Âdem (a.s) ve Havva bin pişmanlıkla yeryüzünde yıllarca ağlayıp tövbe etti.
Âdem (a.s) yıllarca ağlamanın ardından ağzından dökülen:
— Ya Rabbi Muhammed (a.s)’ın hürmetine mağfiret eyle cümleleri kurtuluşuna vesile oldu.
Allahü Teala:
— Ya Âdem Habibim Muhammed’i nerden bildin?
Âdem (a.s):
— Bana ruh verdiğinde gözümü açtığımda senin isminin yanında onun ismini görmüştüm, dolayısıyla bundan hareketle Habibini çok sevdiğini anladım.
Hak Teala:
— O halde Habibim hürmetine tevbeni kabul ettim, der.
Cebrail (a.s), Hz. Âdem’e Hac etmenin adap ve erkânını öğreterek Arafat’a çıktılar. Havva’da Âdem’i bulmak ümidiyle, Cidde’den Arafat’a gelerek birbirlerine ancak yıllar sonra kavuşabildiler. Arafat’a çıkmak aynı zamanda hem Hac, hem de ayrılıkların son bulması demektir. Bir başka ifadeyle Arafat vuslattır.
Âdem ve Havva’dan çocuklar oldu, hatta her doğan ikiz doğdu. Derken Allah (c.c) bir batından gelen erkek ile kızın bir başka batından gelenlerle evlenmesini emreyledi. Bu arada oğulları olan Habil ve Kabil arasında kıskançlık bürüdü. Çünkü Âdem (a.s) İklima’yı Habil’e, Lübüda’yı da Kabil’e nikâhlamıştı. Ancak İklima daha güzeldi. Bu yüzden kıskançlık doruğa ulaşınca ilk cinayet Kabil tarafından gerçekleşiverdi. Demek ki, ilk cinayet kardeşkanı akıtmakla başlamış meğer. İşte bu hadiseden sonra dünyanın gidişatı iki kutup üzerine cereyan etti. Habil merhametin, güzelliğin ve iyiliğin kutbu, Kabil ise kötülüğün ve fesadın kutbu oldu. Âdem (a.s) bu duruma üzülse de dünya var oldukça hem kötüler hem de iyiler sahnede yerini alacak elbet. Şairin; Oluklar çift birinden nur, diğerinden kir akar dediği kaçınılmaz alınyazısı işte bu olayla gerçekleşir.

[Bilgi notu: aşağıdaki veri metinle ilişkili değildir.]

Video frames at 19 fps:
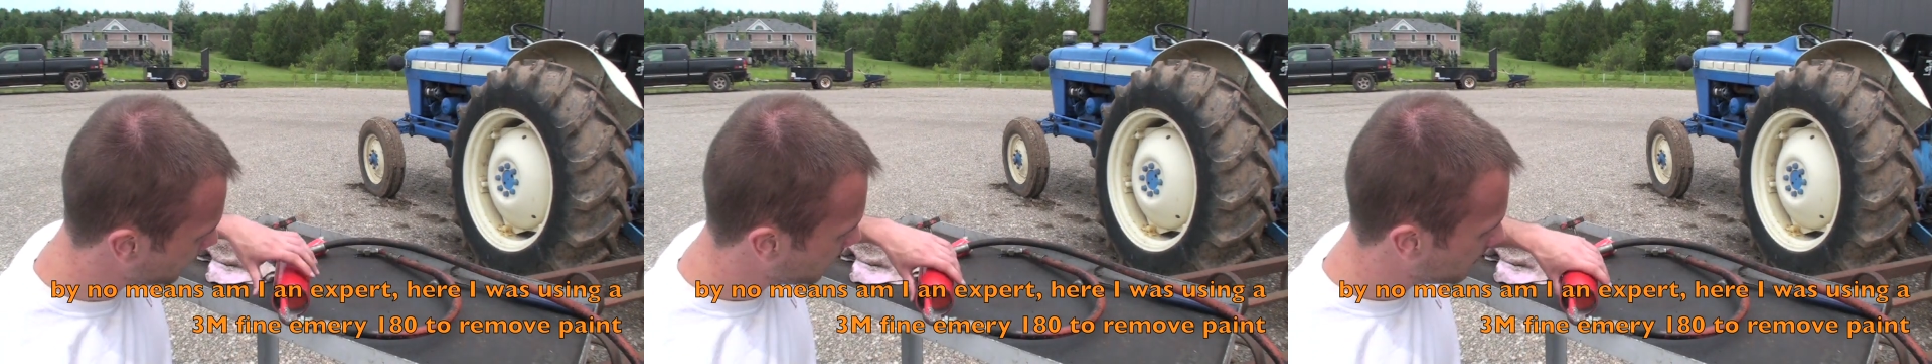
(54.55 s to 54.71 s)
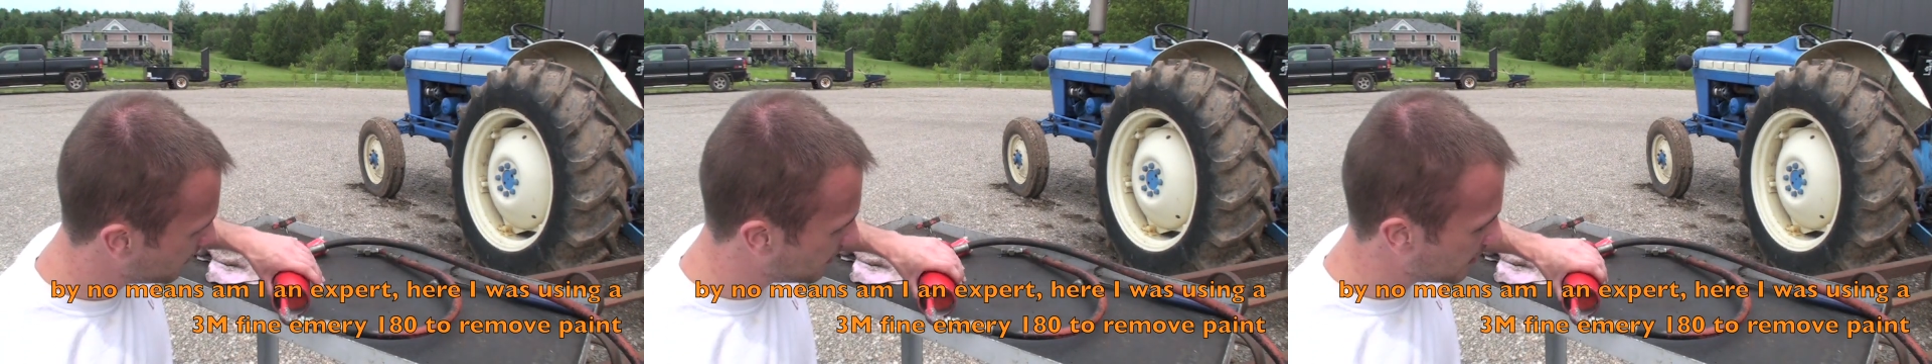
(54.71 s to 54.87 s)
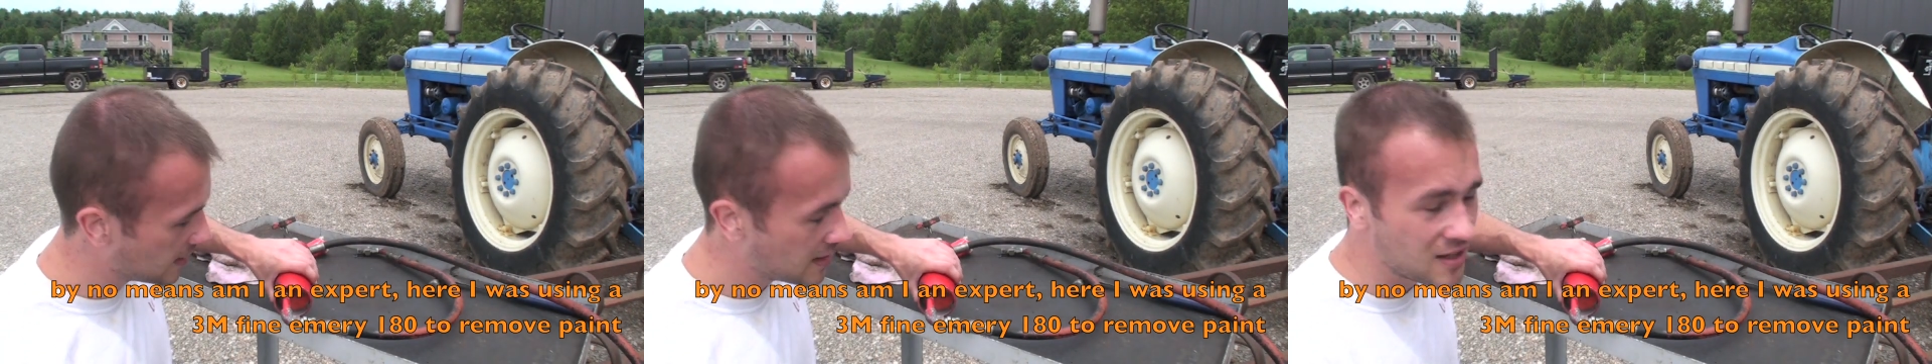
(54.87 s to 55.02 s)

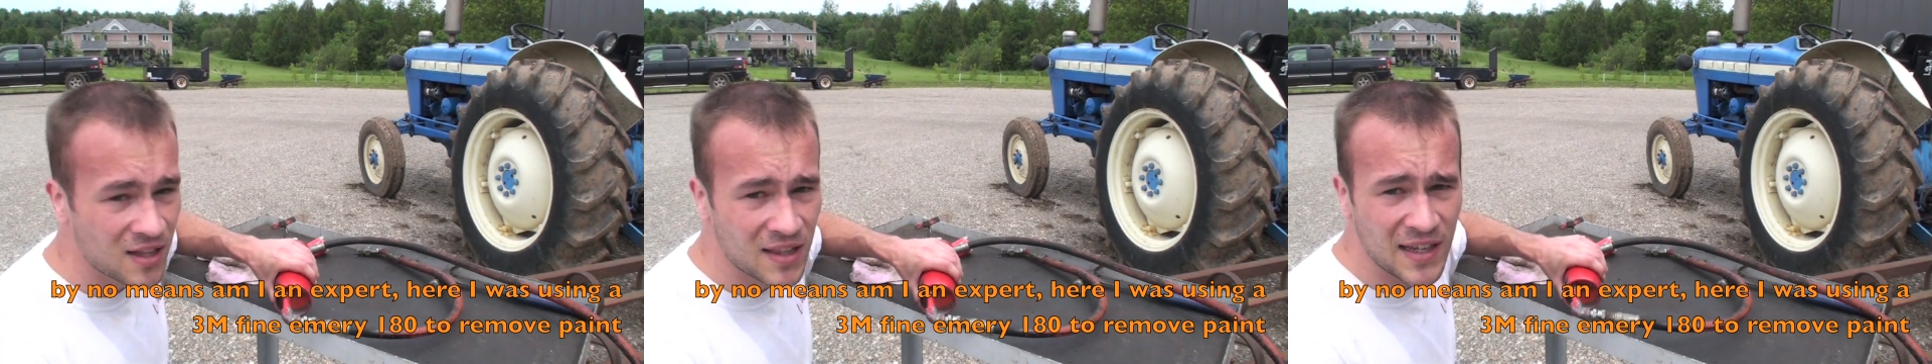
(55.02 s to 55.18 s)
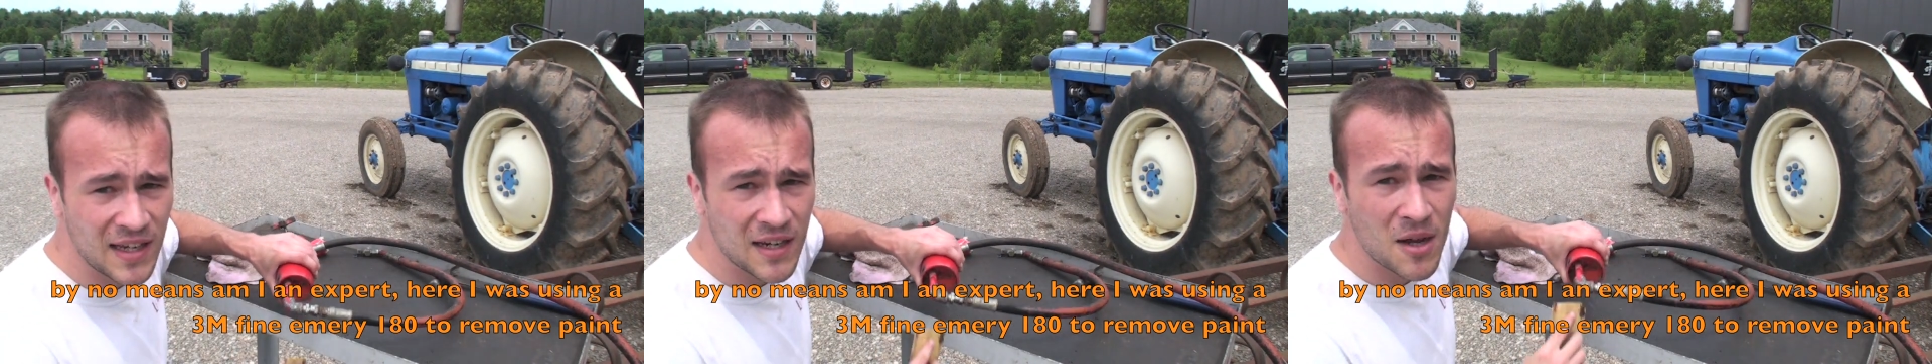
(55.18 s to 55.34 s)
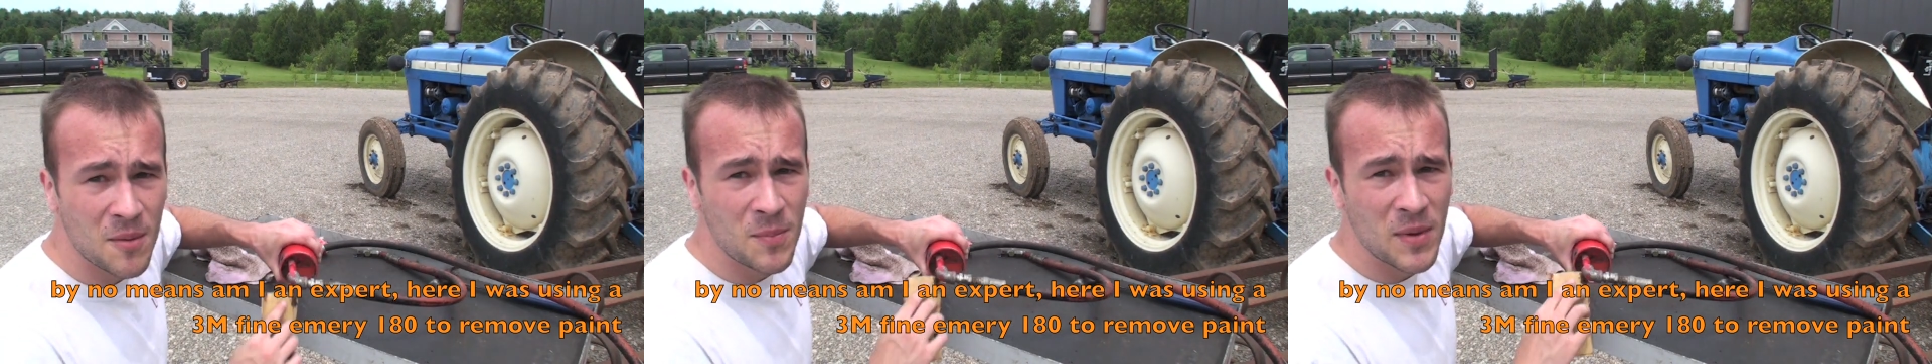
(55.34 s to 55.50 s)
and
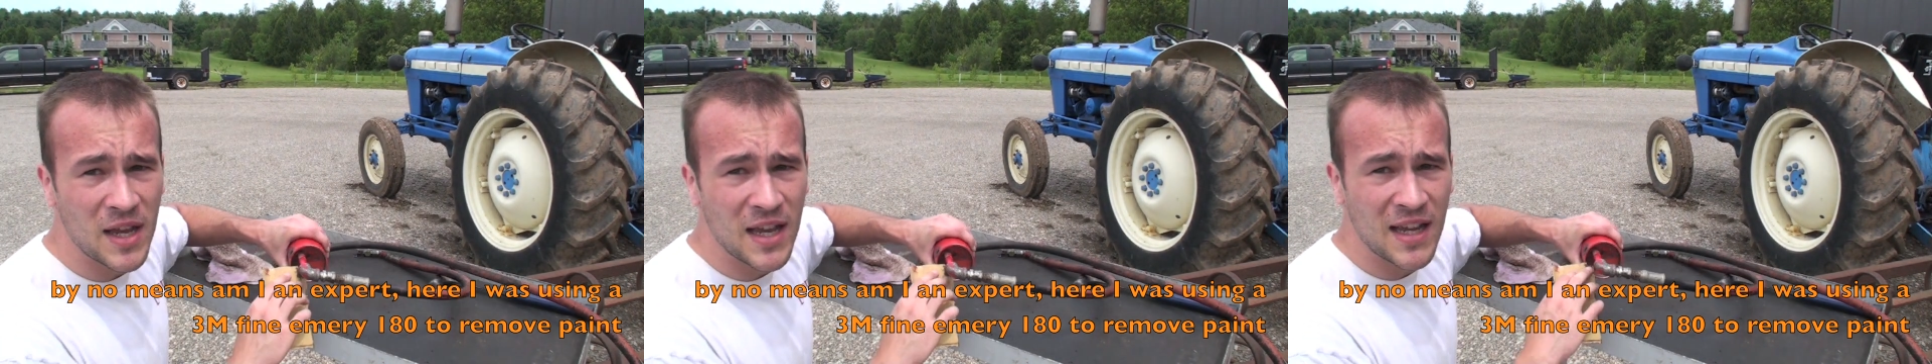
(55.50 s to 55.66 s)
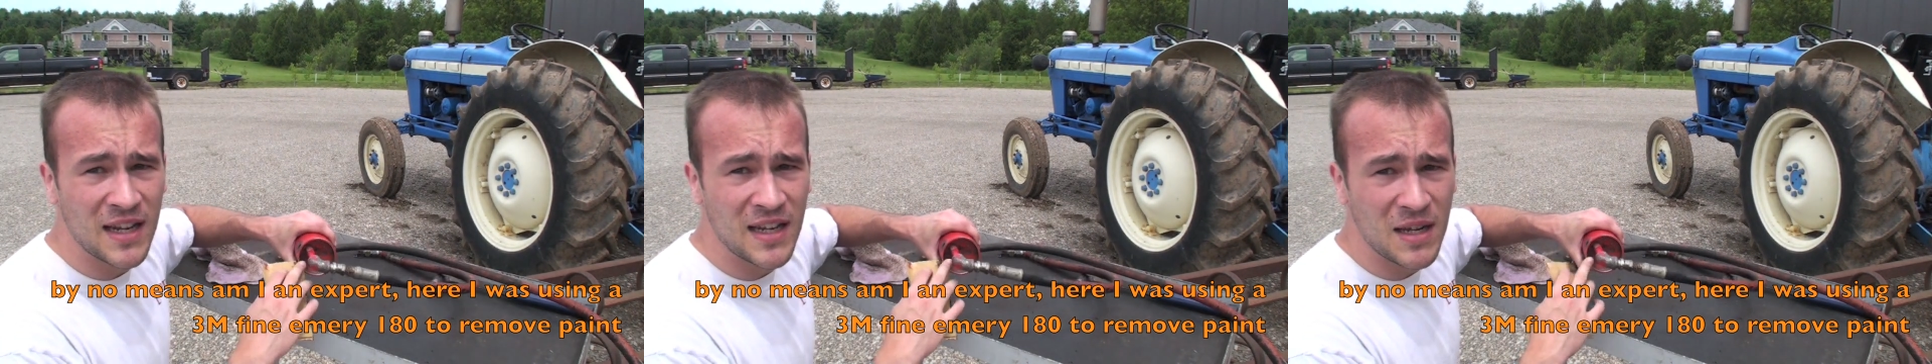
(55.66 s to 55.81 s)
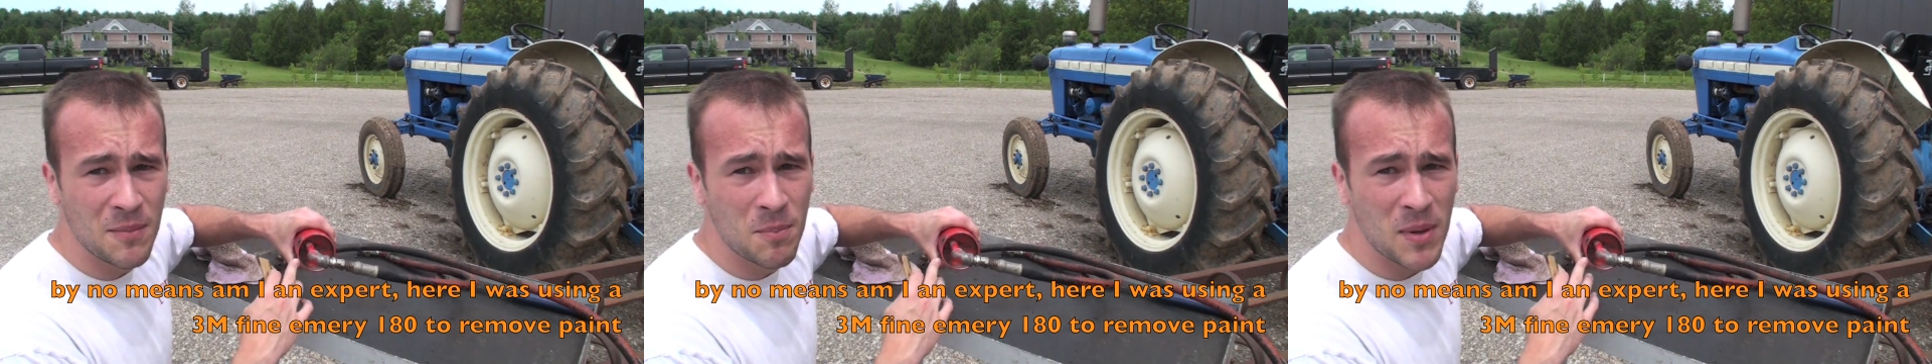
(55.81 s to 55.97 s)
clean up
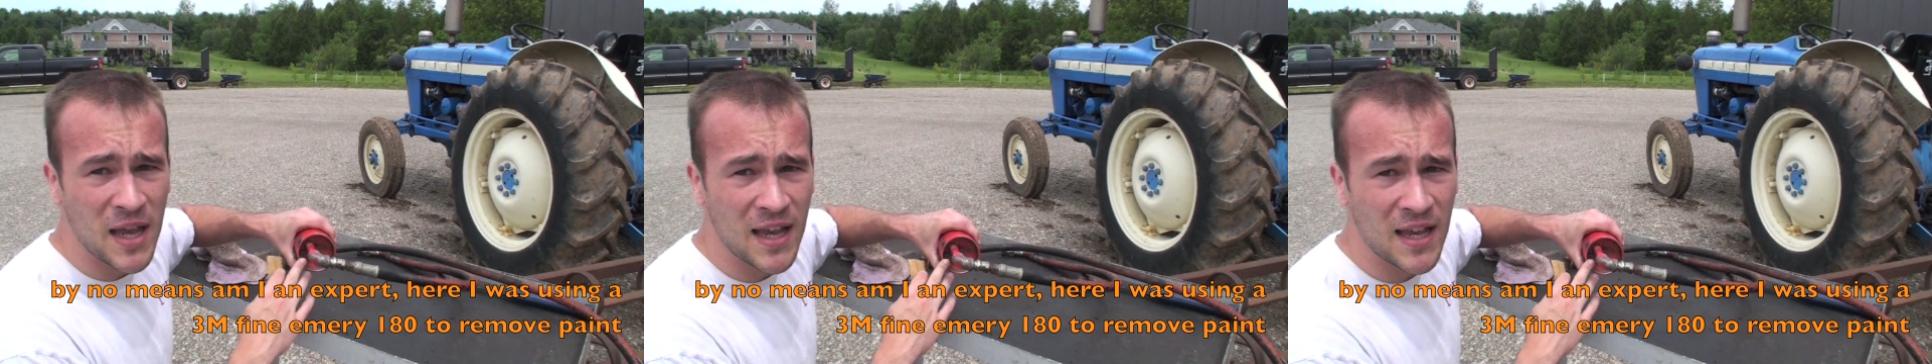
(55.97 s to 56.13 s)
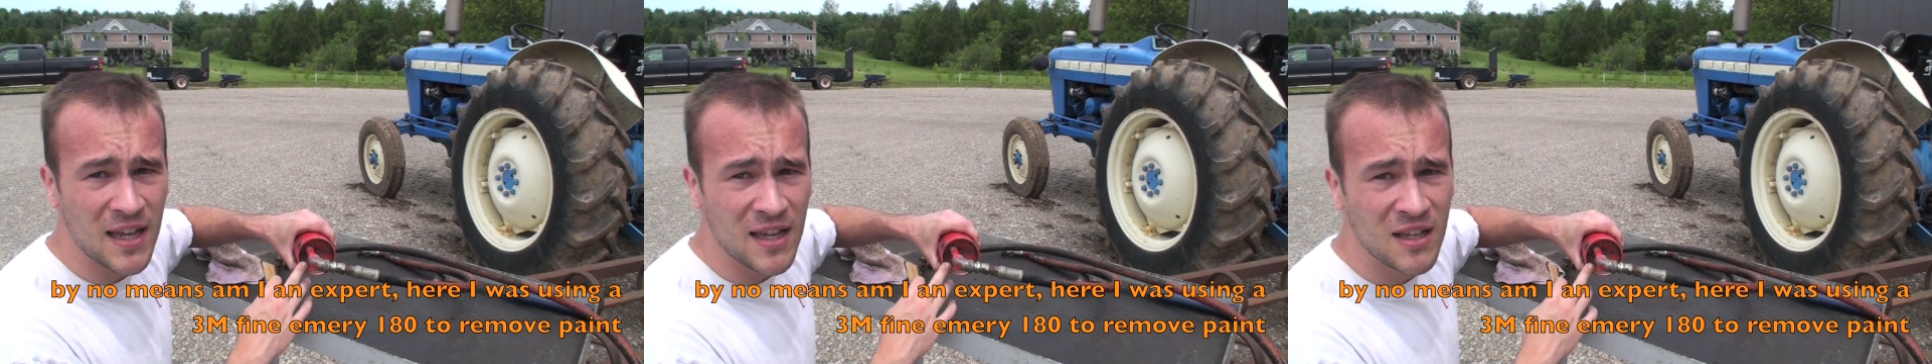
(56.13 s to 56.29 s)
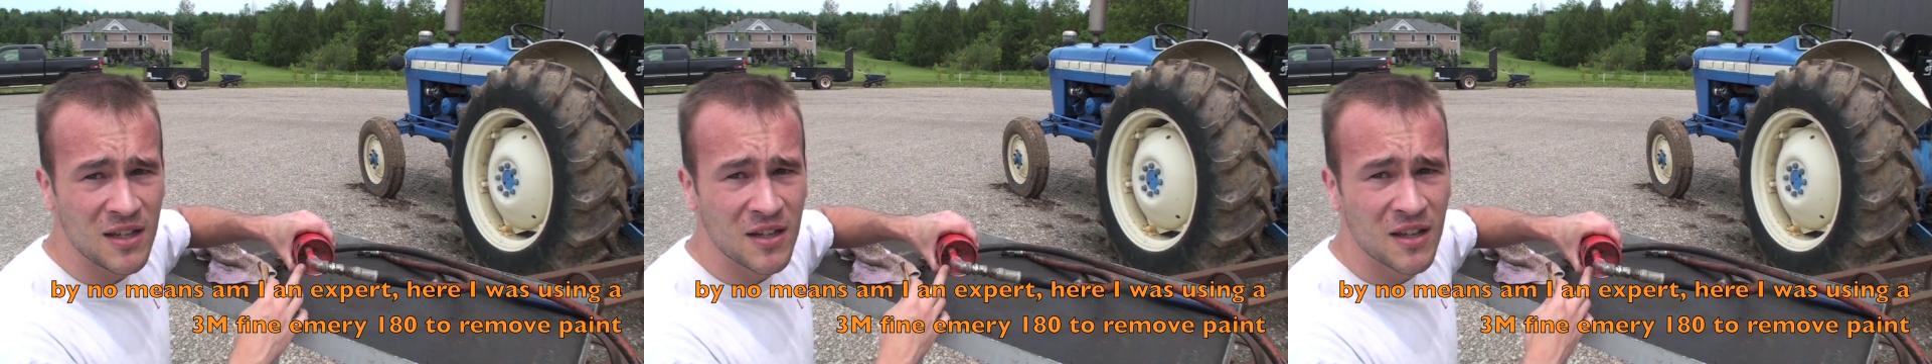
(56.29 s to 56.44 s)
any
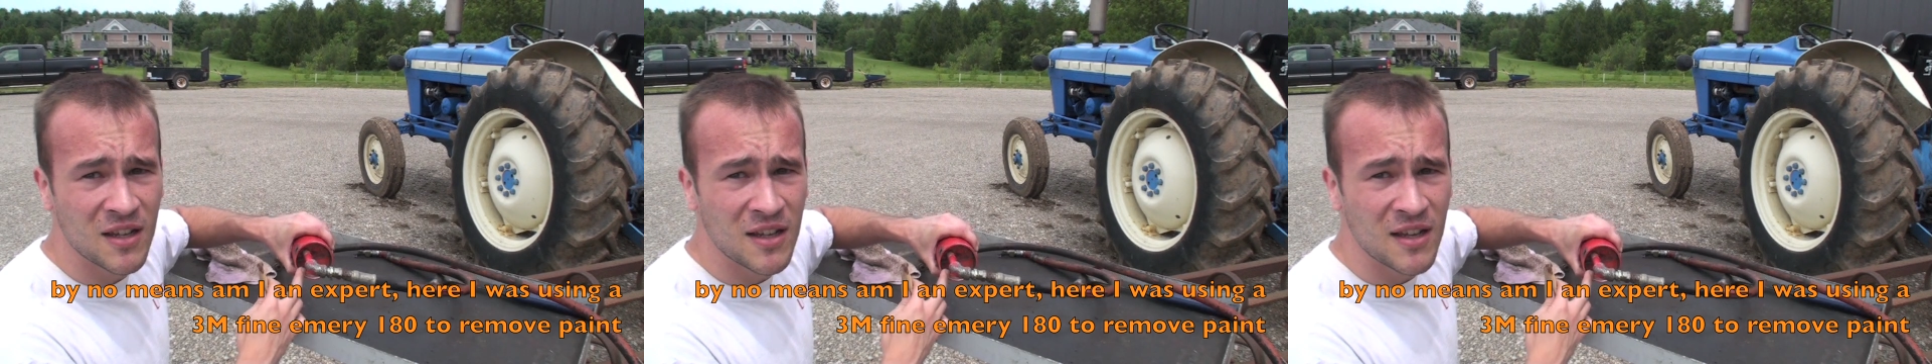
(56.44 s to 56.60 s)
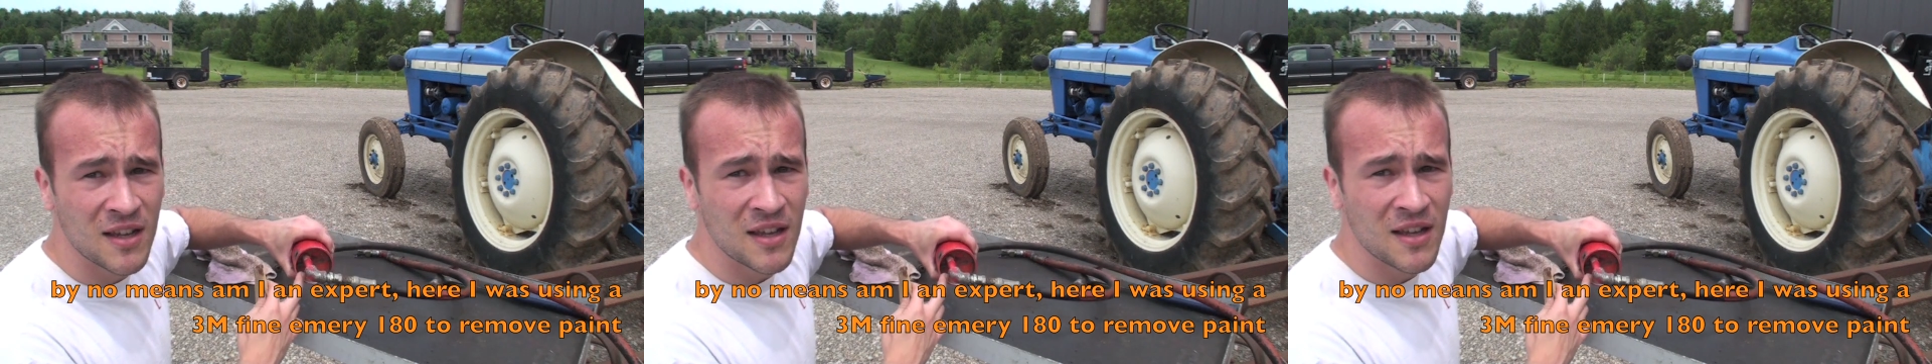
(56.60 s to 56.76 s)
paint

Habil’in ölümünden beş yıl sonra Şit (a.s) dünyaya geldi. Şit (a.s) Âdem’in bir nebze de olsa üzüntüsünü almıştı. Çünkü o nur, bu seferde onun alnında parlıyordu.
Artık Âdem (a.s)’ın ahir ömrü yaklaşmış ve hastalanmıştı. Dahası son ebedi yolculuğuna koyulurken Şit (a.s)’a vasiyet etti. Oğluna dedi ki;
— Oğlum şu beş şeyi unutma; Dünya fani, her işin sonunu nereye varacağını düşün sonra işe koyul. Hatta bir işe başladığında kalbine sıkıntı hâsıl olursa işi bırak, istişare ederek işlerini halletme yolunu tercih et, sakın ola ki kadın sözüyle hareket etme.
Hz. Âdem (a.s) son maddede geçen kadın sözüyle hareket etme vasiyeti belli ki Cennet yurdundan Havva annemizin telkinine kapılmanın bedelini ağır ödemesinin tesiri olmuş.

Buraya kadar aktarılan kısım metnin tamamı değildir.